How Savvy Fliers Make the Most of Their Airline Miles

I’m blogging about this topic for two reasons. One, I know a lot of my readers have credit cards that generate a lot of frequent-flier miles. And, two, I’m hoping that my readers (who are likely savvy fliers) have their own tips to pass along. In the meantime, The Middle Seat, a Wall Street Journal column, has some tips on how to maximize those airline miles you’ve been racking up. Most consumers redeem their frequent-flier miles for those cheapy, coach-seat tickets. However, it makes a lot more sense to apply those miles to the most expensive flights instead.
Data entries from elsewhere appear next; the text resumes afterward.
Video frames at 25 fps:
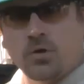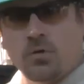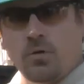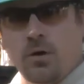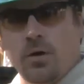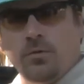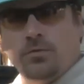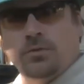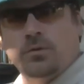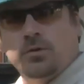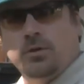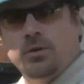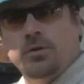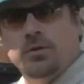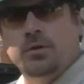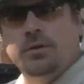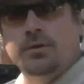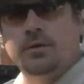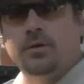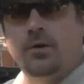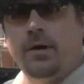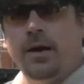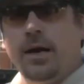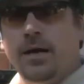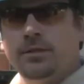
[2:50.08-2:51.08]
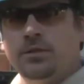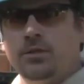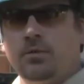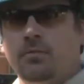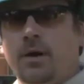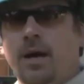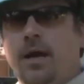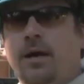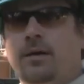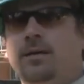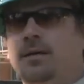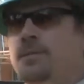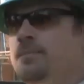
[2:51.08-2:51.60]
grow through and the grass
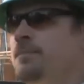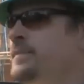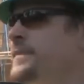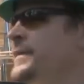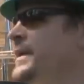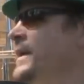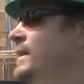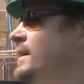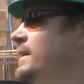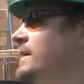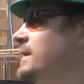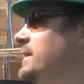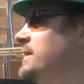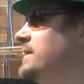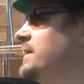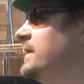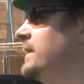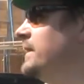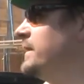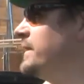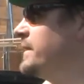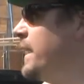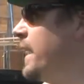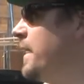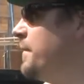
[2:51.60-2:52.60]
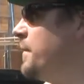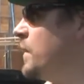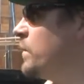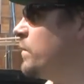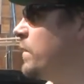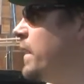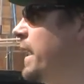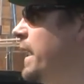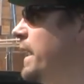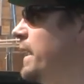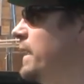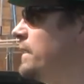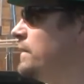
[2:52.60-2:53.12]
around it, because anytime it
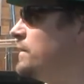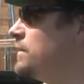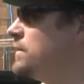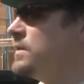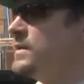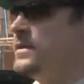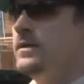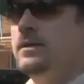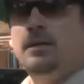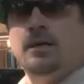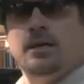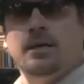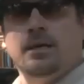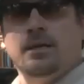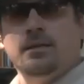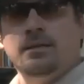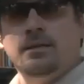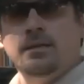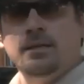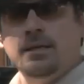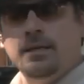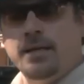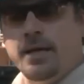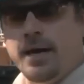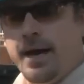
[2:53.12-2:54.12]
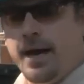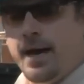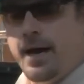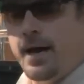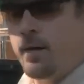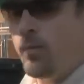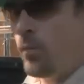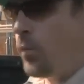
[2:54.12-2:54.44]
rains, the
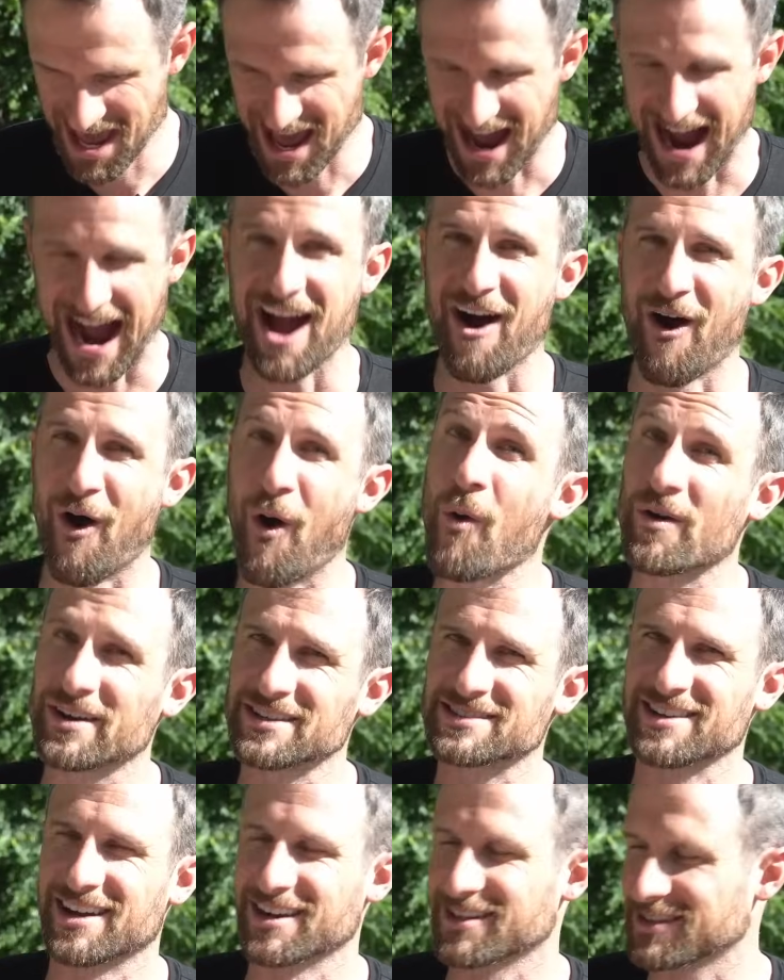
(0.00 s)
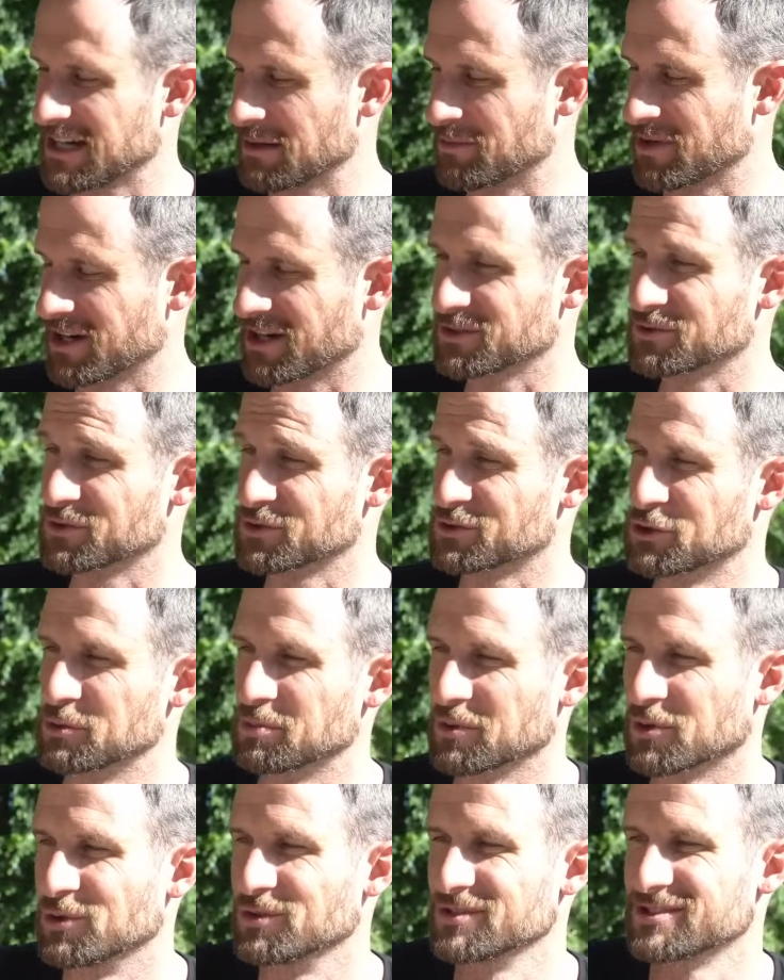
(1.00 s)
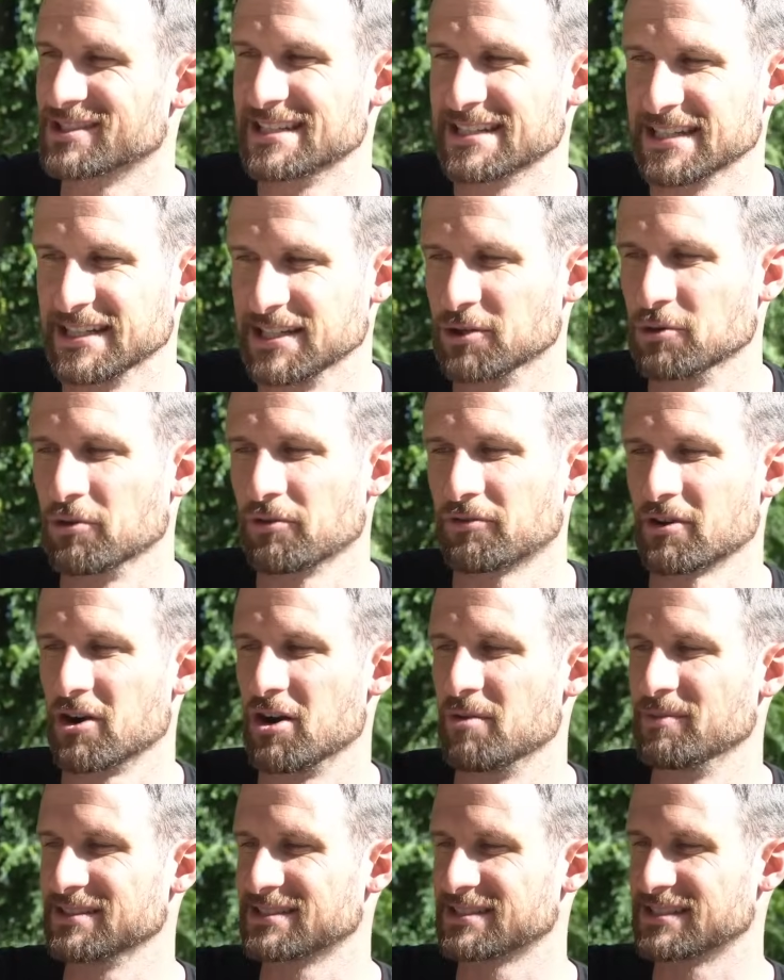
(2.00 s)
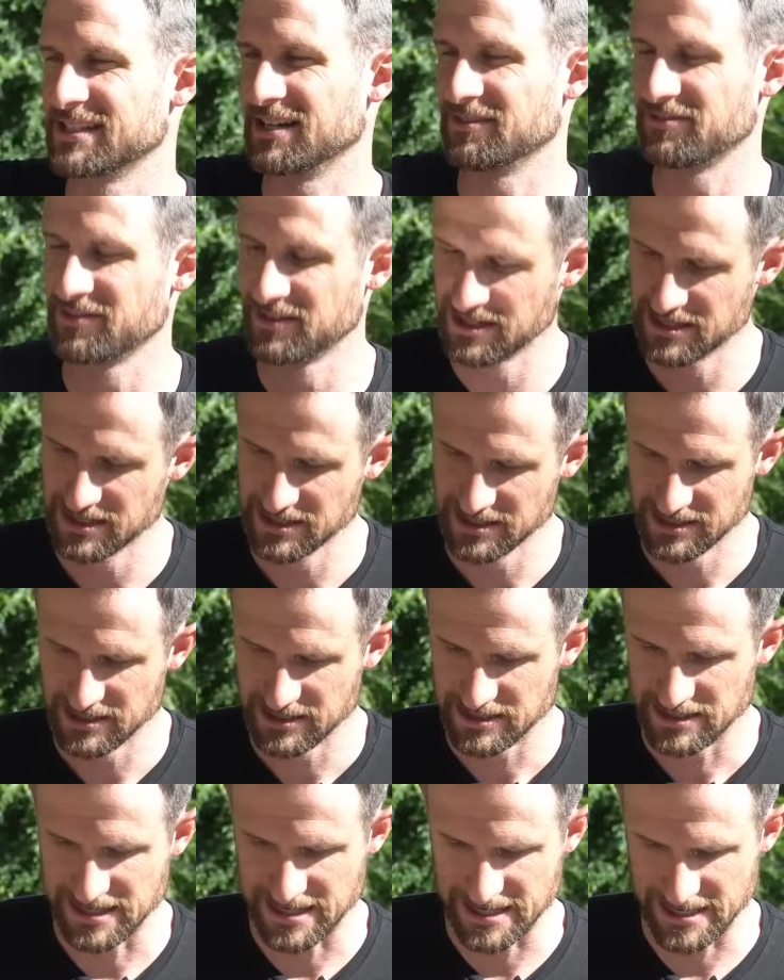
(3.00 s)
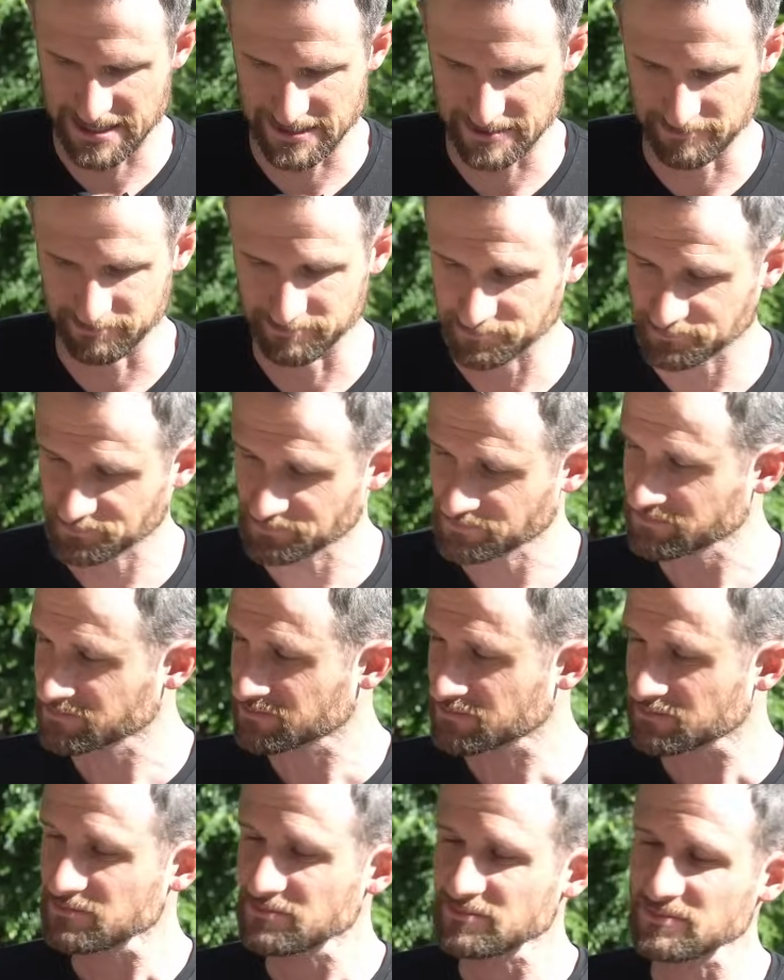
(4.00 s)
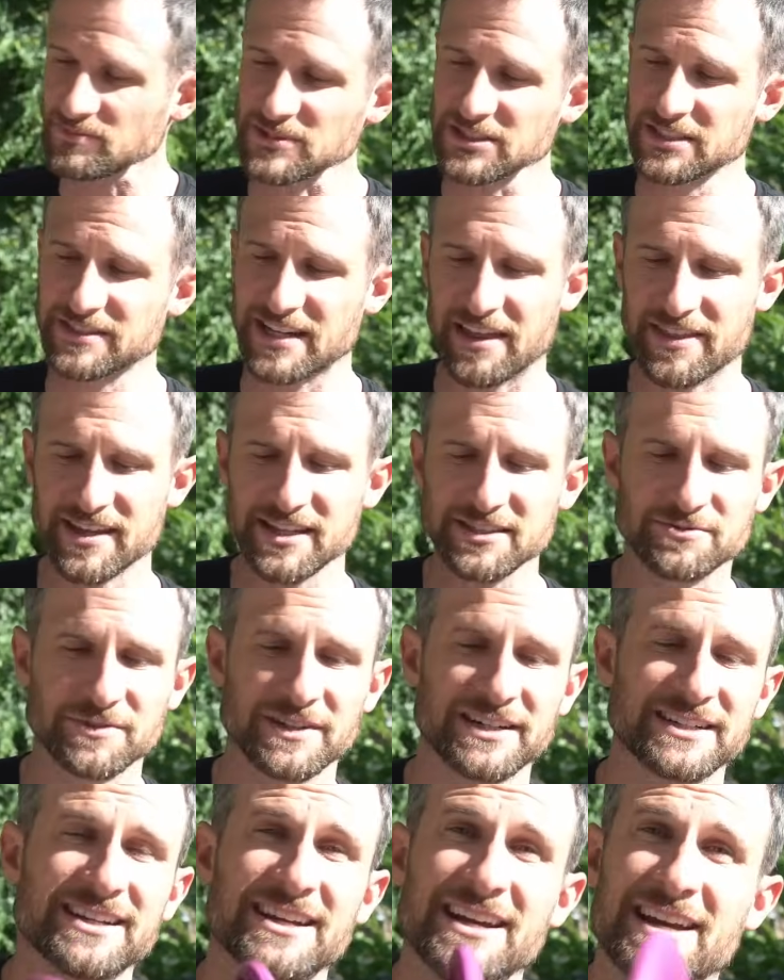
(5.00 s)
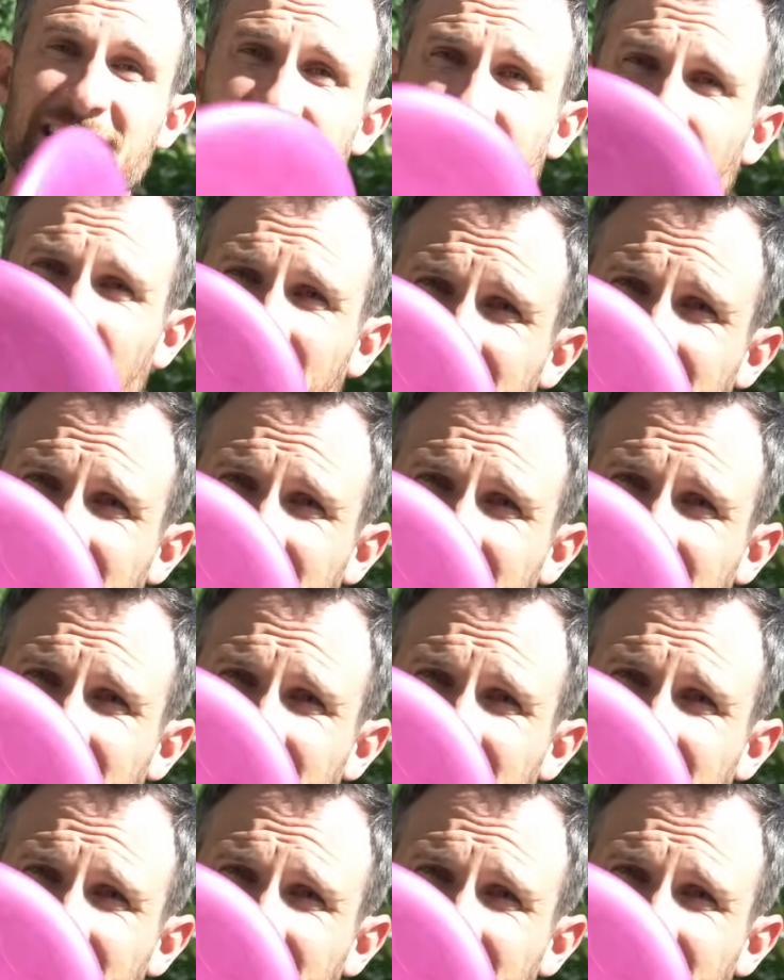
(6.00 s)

I always thought Cloudbreakers are super cool, seeing Eagle throw them and stuff. Now this one, we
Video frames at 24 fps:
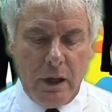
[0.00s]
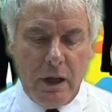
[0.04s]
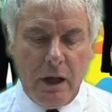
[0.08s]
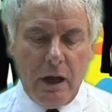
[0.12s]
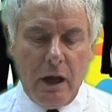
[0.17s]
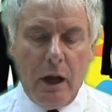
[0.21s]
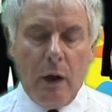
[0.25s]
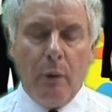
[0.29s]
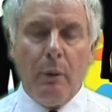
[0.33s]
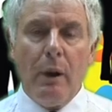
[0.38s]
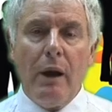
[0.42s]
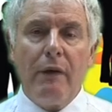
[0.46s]

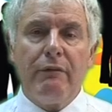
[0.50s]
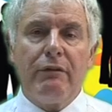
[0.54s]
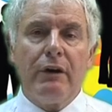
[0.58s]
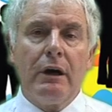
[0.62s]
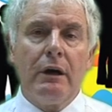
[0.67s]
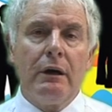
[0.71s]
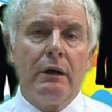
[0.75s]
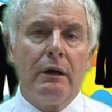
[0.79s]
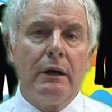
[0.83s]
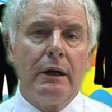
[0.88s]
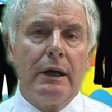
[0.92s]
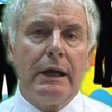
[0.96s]

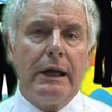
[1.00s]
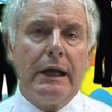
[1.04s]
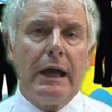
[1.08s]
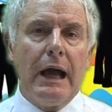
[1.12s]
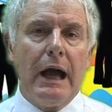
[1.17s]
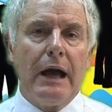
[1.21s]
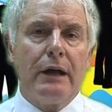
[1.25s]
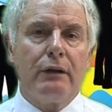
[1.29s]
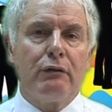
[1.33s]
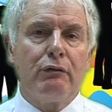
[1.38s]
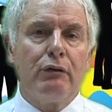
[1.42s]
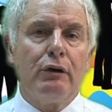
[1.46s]
However, he
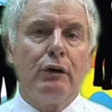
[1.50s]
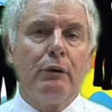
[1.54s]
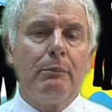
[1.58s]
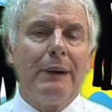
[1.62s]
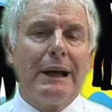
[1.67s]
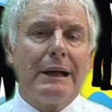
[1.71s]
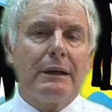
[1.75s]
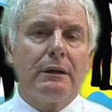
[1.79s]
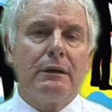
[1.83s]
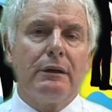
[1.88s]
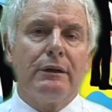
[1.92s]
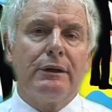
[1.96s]
had a real
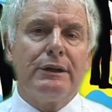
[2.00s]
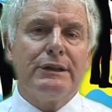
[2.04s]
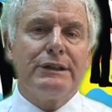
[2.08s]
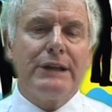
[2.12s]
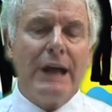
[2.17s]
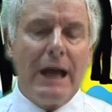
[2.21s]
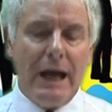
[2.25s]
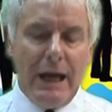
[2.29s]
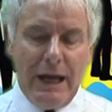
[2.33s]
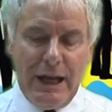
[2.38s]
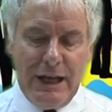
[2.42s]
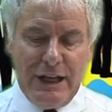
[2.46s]
battle on his
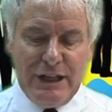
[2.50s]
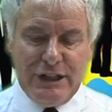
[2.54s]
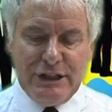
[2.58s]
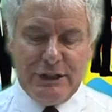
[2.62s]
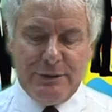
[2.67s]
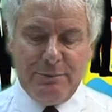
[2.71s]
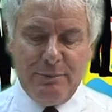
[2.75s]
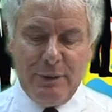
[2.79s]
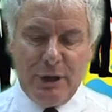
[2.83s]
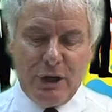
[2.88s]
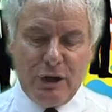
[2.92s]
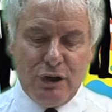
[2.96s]

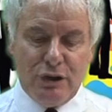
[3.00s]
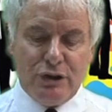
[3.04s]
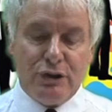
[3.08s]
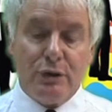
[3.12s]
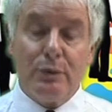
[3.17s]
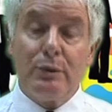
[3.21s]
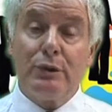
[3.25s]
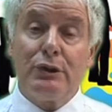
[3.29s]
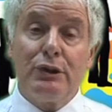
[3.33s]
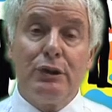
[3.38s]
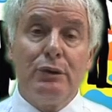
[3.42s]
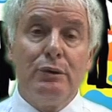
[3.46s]
hands because there
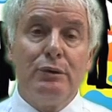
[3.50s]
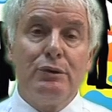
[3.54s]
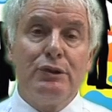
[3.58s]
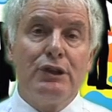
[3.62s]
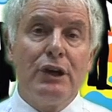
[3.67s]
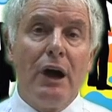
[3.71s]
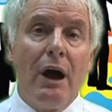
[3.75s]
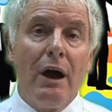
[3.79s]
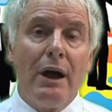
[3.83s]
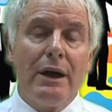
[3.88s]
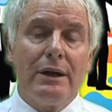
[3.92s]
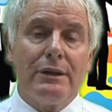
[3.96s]
were two
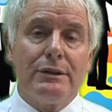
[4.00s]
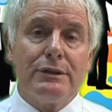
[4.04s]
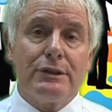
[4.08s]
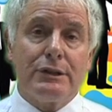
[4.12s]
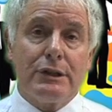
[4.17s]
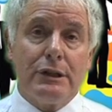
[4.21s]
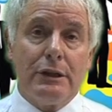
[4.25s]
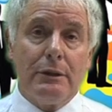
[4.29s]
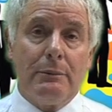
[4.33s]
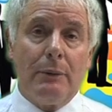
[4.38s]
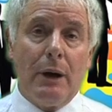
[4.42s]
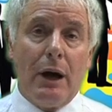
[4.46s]
giants
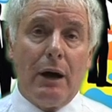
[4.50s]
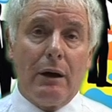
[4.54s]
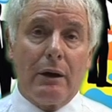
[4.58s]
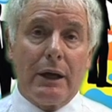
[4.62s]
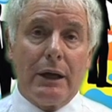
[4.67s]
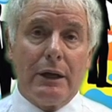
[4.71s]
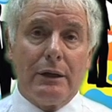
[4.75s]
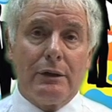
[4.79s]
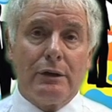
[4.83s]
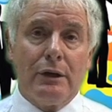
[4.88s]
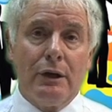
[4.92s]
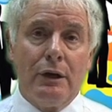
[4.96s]
in the
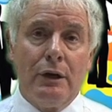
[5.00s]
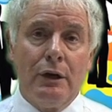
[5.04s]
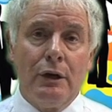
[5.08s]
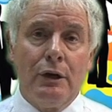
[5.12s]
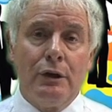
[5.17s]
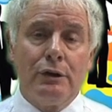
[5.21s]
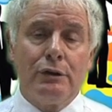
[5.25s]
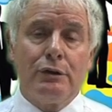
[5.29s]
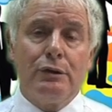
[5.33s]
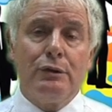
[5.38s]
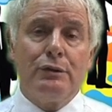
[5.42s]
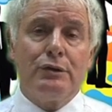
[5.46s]
market,
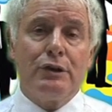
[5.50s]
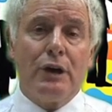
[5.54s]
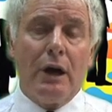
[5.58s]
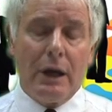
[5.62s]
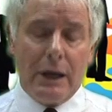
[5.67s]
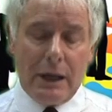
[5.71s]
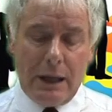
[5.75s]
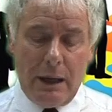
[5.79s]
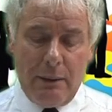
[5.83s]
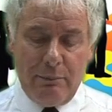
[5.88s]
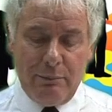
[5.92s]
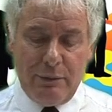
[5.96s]
two
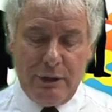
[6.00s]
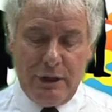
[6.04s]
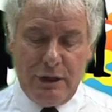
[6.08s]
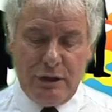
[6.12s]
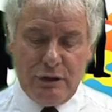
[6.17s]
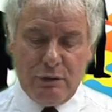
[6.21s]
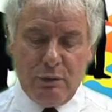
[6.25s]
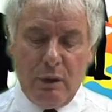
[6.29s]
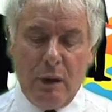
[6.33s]
giant companies.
From the column:For a New York-San Diego trip next month, for example, you can find a coach ticket as low as $319 on AMR Corp.’s American Airlines, and the cheapest first-class ticket is $2,029. Use miles to upgrade instead of buying first-class tickets and, even after paying $100 in fees, you get more than five cents for each mile.International upgrades pay off even more. For a Chicago-Frankfurt trip next month on UAL Corp.’s United Airlines, you can buy a coach ticket as low as $697 or a business-class ticket for $5,624. Instead of paying nearly $5,000 more for the business-class seat, you can spend 60,000 miles for a round-trip upgrade. The cheapest coach fare eligible for that upgrade is $1,001, so you have to spend $304 more on the ticket. But even after factoring that in, the savings you get through miles work out to nearly eight cents per mile.If you’ve got strategies that you would like to share here at CreditMattersBlog.com, I’d appreciate them. I have a slew of miles that I still haven’t used. I imagine my readers have a ton of unexpired miles sitting around as well.